Reproduce exactly the lines from the one containing "(2.02 s to 3.02 s)" through the end of the entries, including both. Drop the pictures.

(Entries provided Opens)

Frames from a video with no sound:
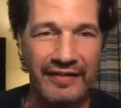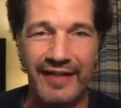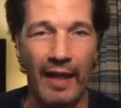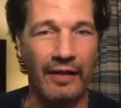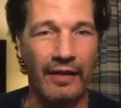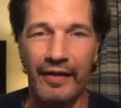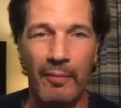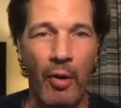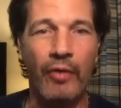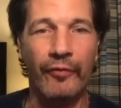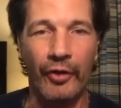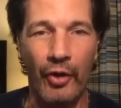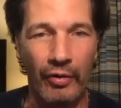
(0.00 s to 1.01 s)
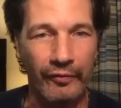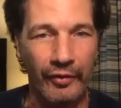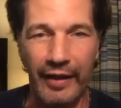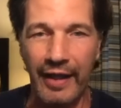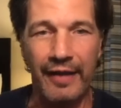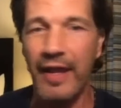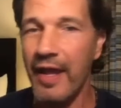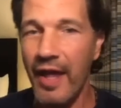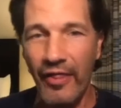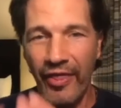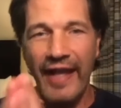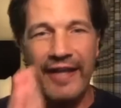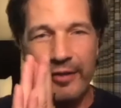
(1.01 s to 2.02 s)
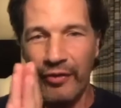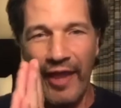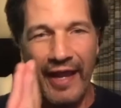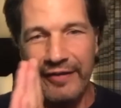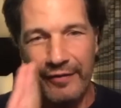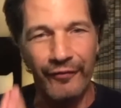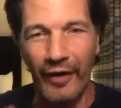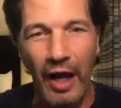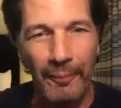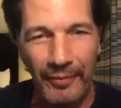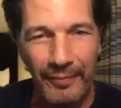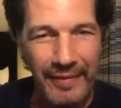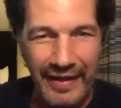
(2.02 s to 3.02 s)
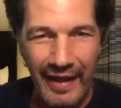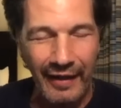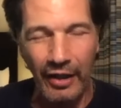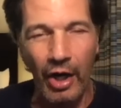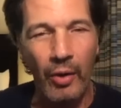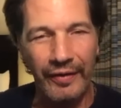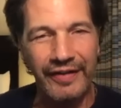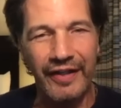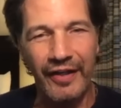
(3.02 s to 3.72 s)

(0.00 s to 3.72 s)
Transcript: telling him over and over again, thank you for helping me get going,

(Entries provided Closes)

**Result for this task**:
(2.02 s to 3.02 s)
(3.02 s to 3.72 s)

(0.00 s to 3.72 s)
Transcript: telling him over and over again, thank you for helping me get going,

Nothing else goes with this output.